InfoExpress approaches network-access control with a product that requires zero network-infrastructure changes. With the InfoExpress Dynamic NAC for Windows product, policies are controlled from a central policy management server, but enforcement is handled by distributed agents residing on trusted systems, called Enforcers.

These agents are not special systems, but rather could be any trusted device running the InfoExpress DNAC agent. For example, on a network segment of trusted corporate laptops, several of those devices will be acting as enforcers to help manage unauthorized traffic coming from new, unauthorized users or authorized users that happen to be out of compliance with policy.

Think peer-to-peer NAC where a militia of Enforcers work collectively to protect your LAN.

Together, these distributed Enforcers watch network traffic (the company doesn’t disclose its secrete sauce, but our educated guess is that they are looking for address-resolution-protocol requests and broadcasts). With this reconnaissance, the Enforcers identify systems without the appropriate agent in place and respond to directions from the central management server about how to treat endpoints after compliance assessments have been performed. The Enforcers then handle the quarantine measures for noncompliant machines by blocking the endpoint’s network access except for traffic allowed by policy.

Enforcers also can handle guests and other unmanaged devices by redirecting them to a captive portal where they can pick up compliant agent software.

This product has the potential to scale efficiently, because the more systems you add to the network, more Enforcers you can designate.

In addition to the agent software, DNAC has three other major components. The Policy Server communicates with all agents – both those serving as Enforcers and those not serving in that capacity – to see whether they are in compliance. The Policy Manager is a separate application used just for policy development.
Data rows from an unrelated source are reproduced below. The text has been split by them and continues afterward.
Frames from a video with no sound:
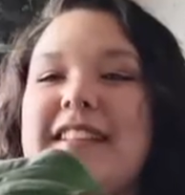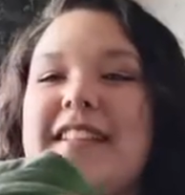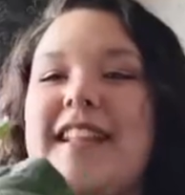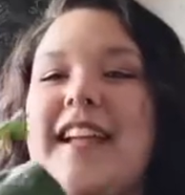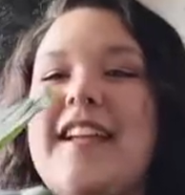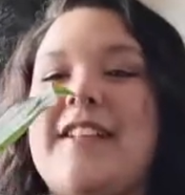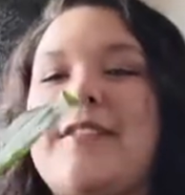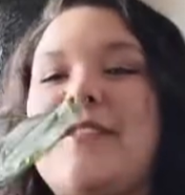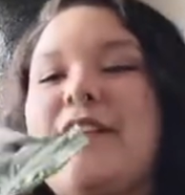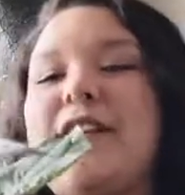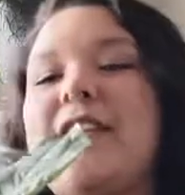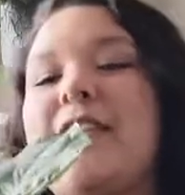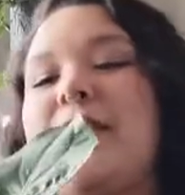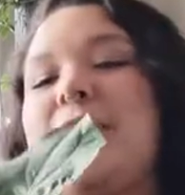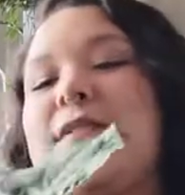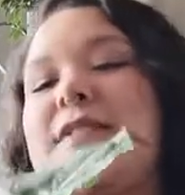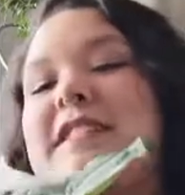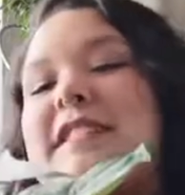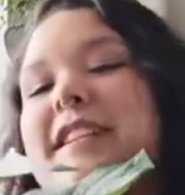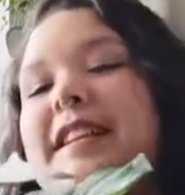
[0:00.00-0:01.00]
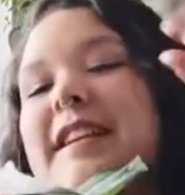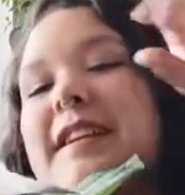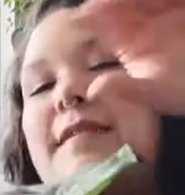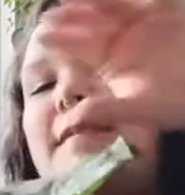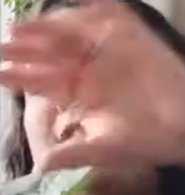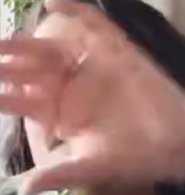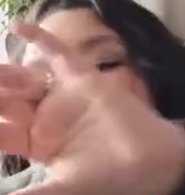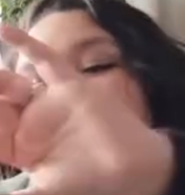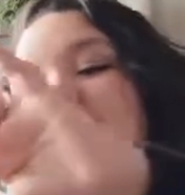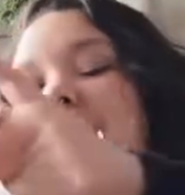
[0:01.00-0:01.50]
Like, look at those
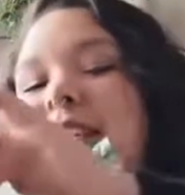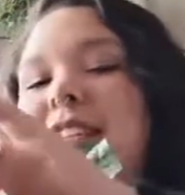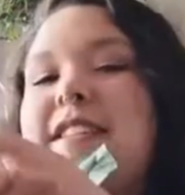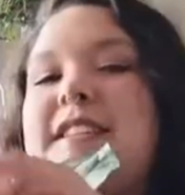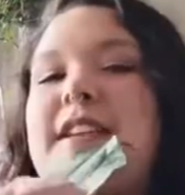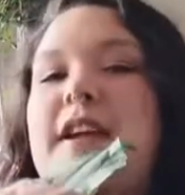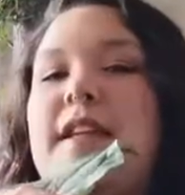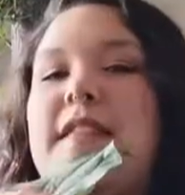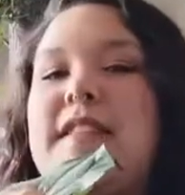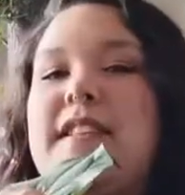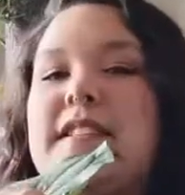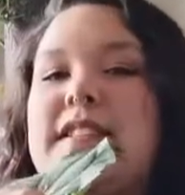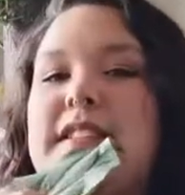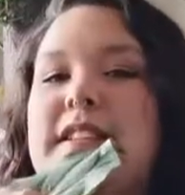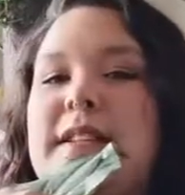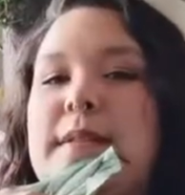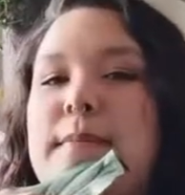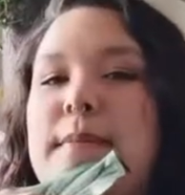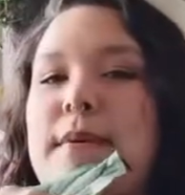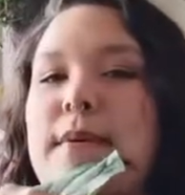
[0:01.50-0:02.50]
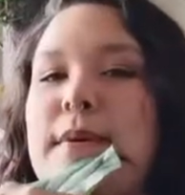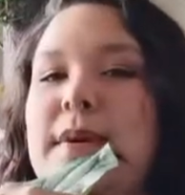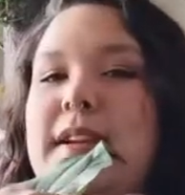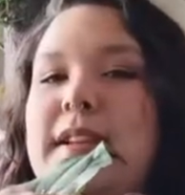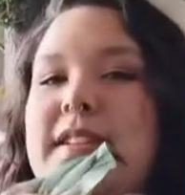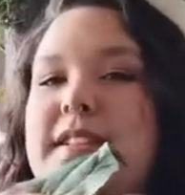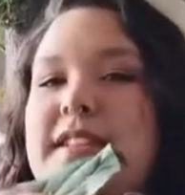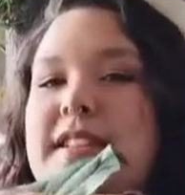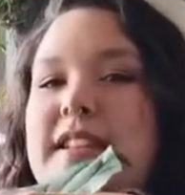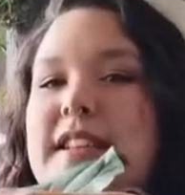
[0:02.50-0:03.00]
leaves. He's got this little
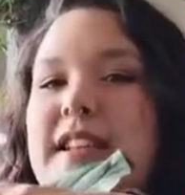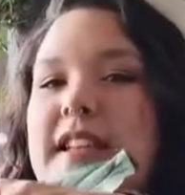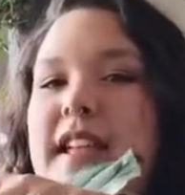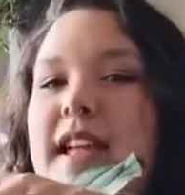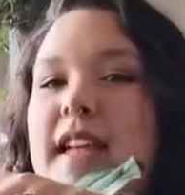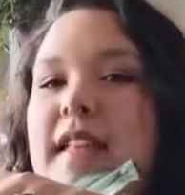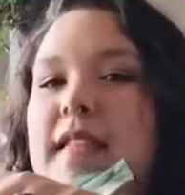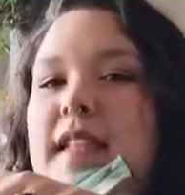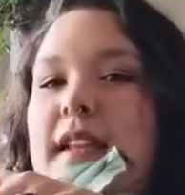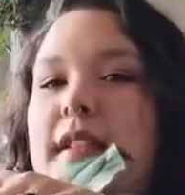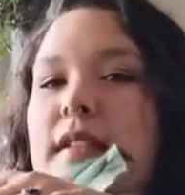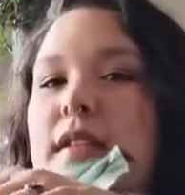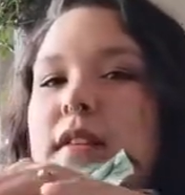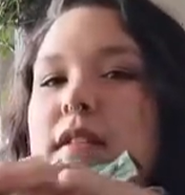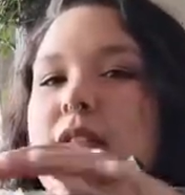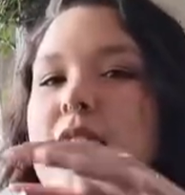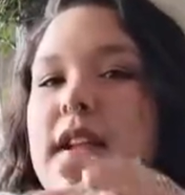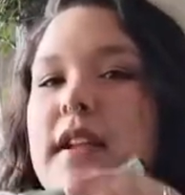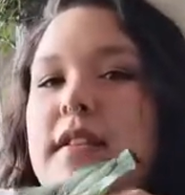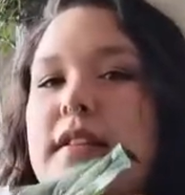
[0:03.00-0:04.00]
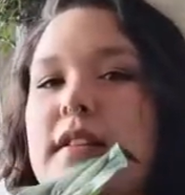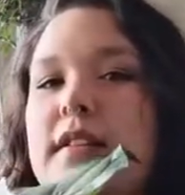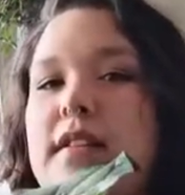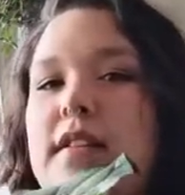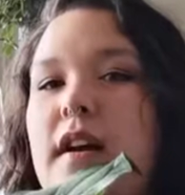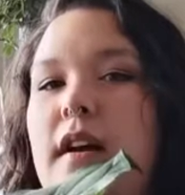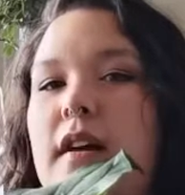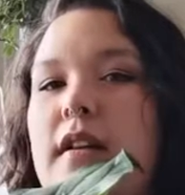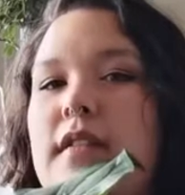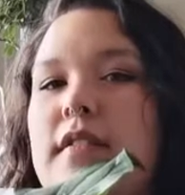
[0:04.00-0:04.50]
point, and they look like
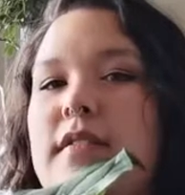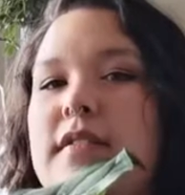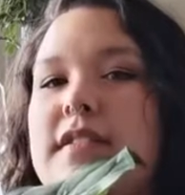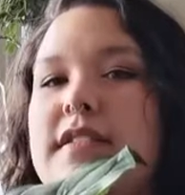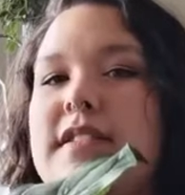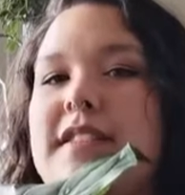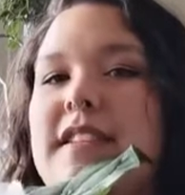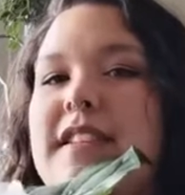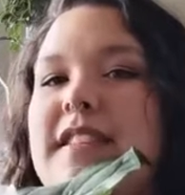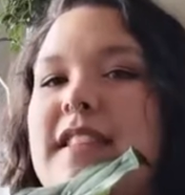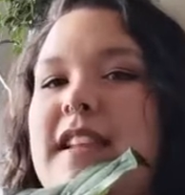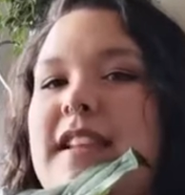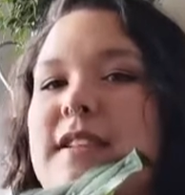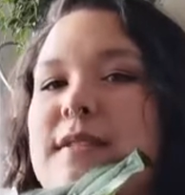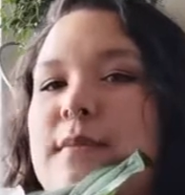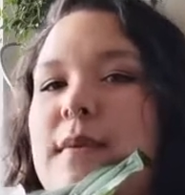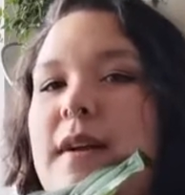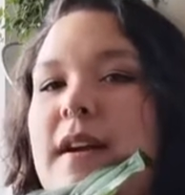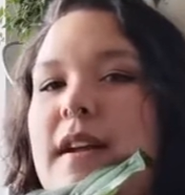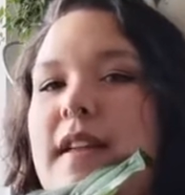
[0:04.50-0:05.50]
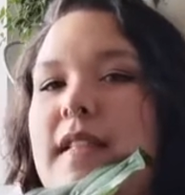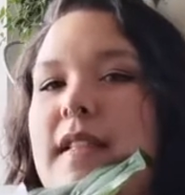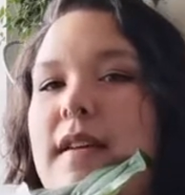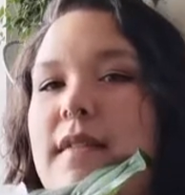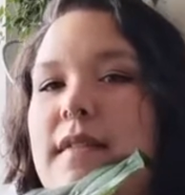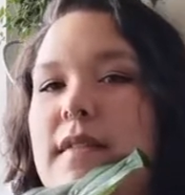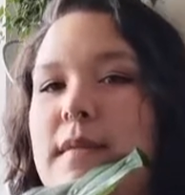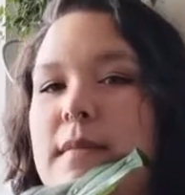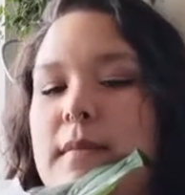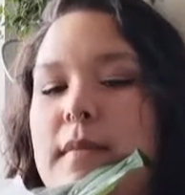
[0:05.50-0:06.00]
little hearts, and that's why I
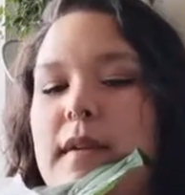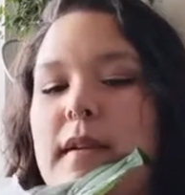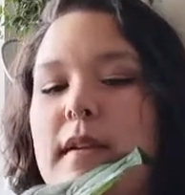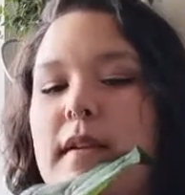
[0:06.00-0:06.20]
love him.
The Reporting Server collects information from the Policy Server for reporting purposes, which is easily accessible from a separate Web interface.

For testing, we installed the server components on a central Windows 2003 server and installed agents on our several of our Windows' systems.
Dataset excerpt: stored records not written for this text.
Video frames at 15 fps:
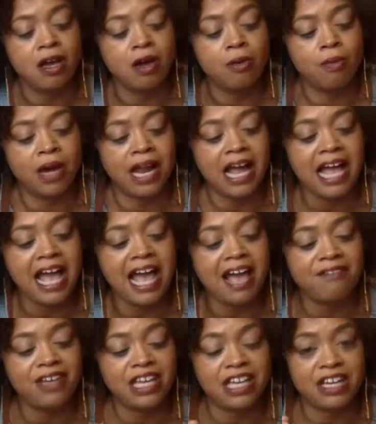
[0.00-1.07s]
What I have
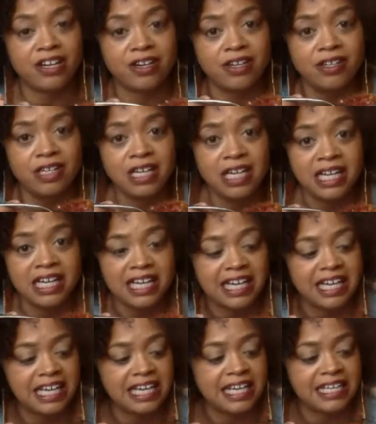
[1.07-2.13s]
here
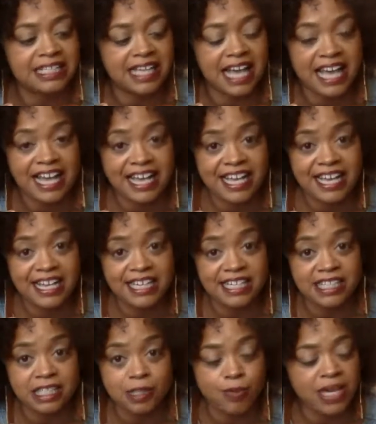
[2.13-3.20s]
is a
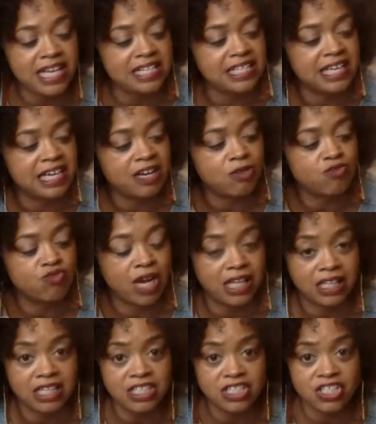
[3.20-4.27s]
sweet
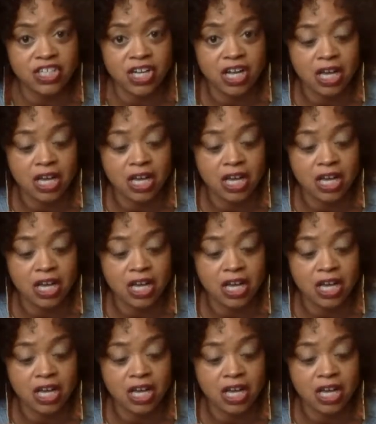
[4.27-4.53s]
relish,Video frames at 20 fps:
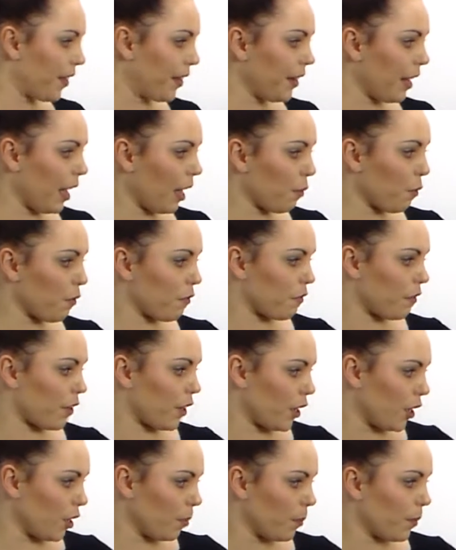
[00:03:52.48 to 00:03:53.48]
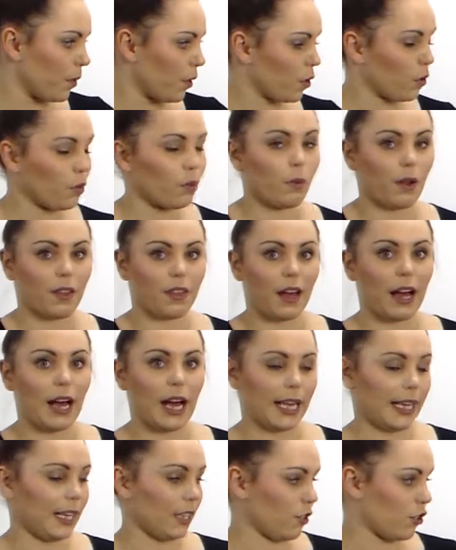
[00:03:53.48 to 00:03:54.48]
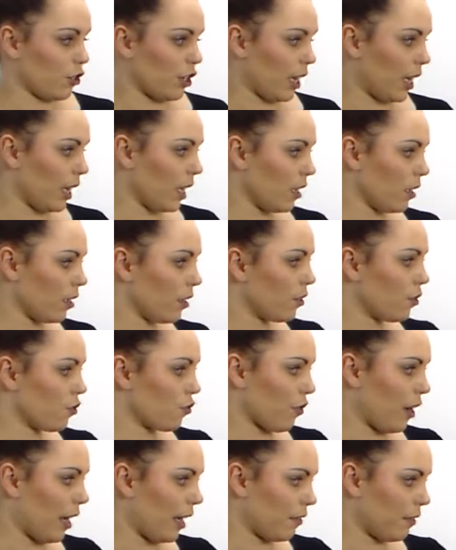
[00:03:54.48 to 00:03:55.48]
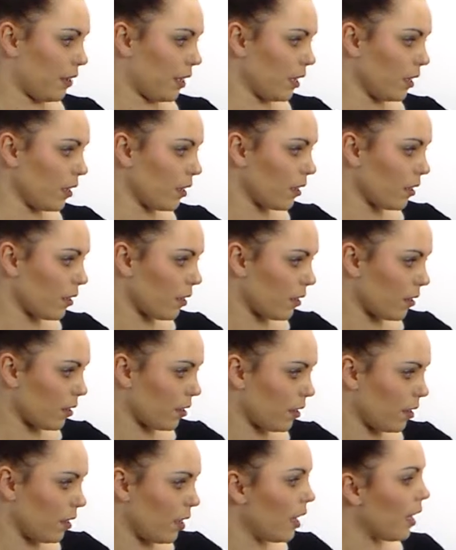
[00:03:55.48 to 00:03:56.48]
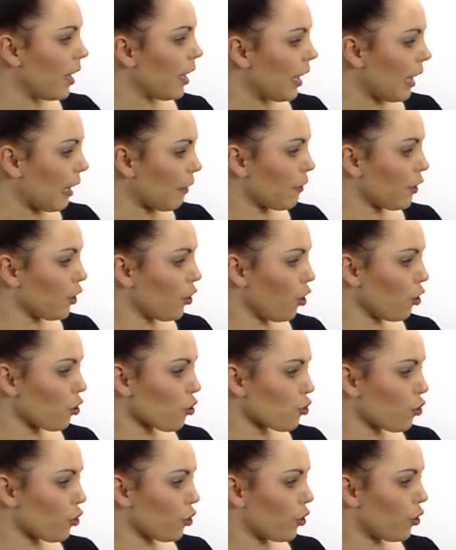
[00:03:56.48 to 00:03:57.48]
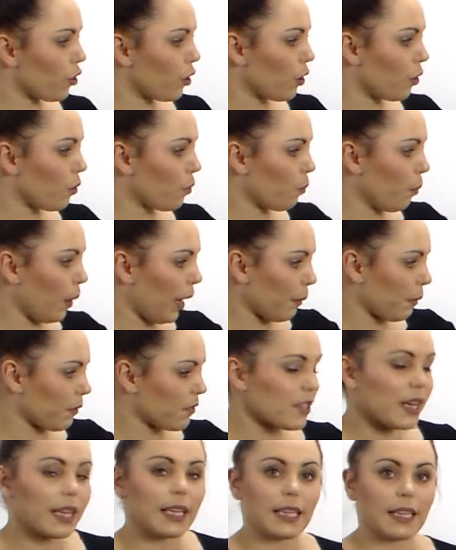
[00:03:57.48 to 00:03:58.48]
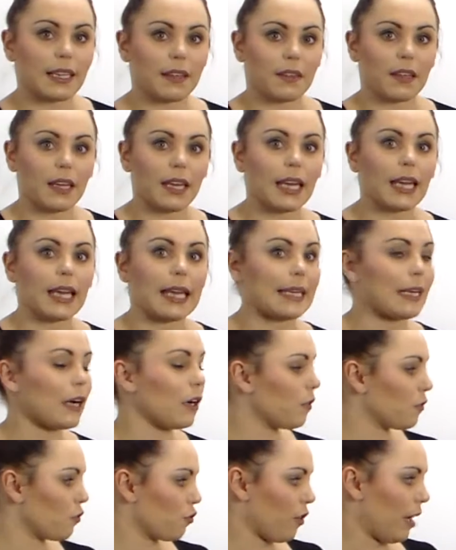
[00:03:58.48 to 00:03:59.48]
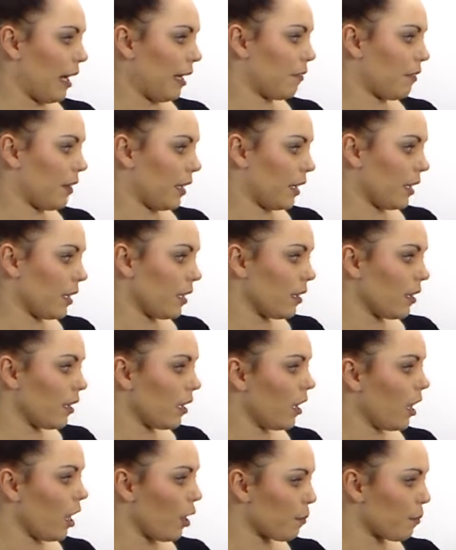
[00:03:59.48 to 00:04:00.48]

then our verb with ing, driving. If you're not sure why we've taken the E off driving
InfoExpress can also function in an 802.1X environment. That requires the company’s 802.1X appliance called the CyberGatekeeper Server, which InfoExpress did not submit for testing.

Active Directory authentication is supported, but setting it up was short of seamless. The process requires setting up a Web site where authentication verification occurs behind the scenes via communication with an InfoExpress-provided program placed on the site that then passes authentication information to Active Directory.

In a DNAC deployment, policies are applied to IP address groups only, which may not provide all the flexibility some organizations require depending on the granularity of policy requirements. Creating policies within the product is cumbersome where you have to create them in the separate policy-manager application and then push the policies to the policy server for deployment. The policy-manager application itself is not intuitive to use, and it is challenging to set up more complex policy checks using the interface.